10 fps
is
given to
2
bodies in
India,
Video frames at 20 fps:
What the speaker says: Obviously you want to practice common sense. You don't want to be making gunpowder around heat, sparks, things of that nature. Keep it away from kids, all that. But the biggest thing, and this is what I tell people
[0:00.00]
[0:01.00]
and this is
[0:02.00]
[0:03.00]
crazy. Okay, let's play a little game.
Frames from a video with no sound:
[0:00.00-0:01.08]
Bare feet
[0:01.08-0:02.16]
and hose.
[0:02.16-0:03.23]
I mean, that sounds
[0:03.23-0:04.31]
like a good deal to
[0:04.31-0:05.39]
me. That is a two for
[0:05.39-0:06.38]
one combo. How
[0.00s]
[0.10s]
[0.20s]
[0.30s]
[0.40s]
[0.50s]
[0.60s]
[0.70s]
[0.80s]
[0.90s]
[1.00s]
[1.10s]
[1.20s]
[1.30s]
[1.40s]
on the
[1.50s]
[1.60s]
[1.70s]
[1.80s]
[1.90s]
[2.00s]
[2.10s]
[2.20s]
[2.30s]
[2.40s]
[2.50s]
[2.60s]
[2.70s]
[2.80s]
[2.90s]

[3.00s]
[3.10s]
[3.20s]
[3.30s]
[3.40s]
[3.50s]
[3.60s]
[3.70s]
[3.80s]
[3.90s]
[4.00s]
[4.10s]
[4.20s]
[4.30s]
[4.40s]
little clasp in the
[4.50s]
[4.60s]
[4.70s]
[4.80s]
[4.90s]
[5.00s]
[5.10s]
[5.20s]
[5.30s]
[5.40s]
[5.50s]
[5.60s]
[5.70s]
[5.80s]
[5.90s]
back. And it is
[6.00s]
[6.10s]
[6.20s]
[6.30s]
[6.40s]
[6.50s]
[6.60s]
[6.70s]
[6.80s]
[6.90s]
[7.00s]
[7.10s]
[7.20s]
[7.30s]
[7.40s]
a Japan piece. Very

**Assignment**
Go through the records above and copy every line with the word "from".

**Finished exercise**
What the speaker says: Obviously you want to practice common sense. You don't want to be making gunpowder around heat, sparks, things of that nature. Keep it away from kids, all that. But the biggest thing, and this is what I tell people
Frames from a video with no sound:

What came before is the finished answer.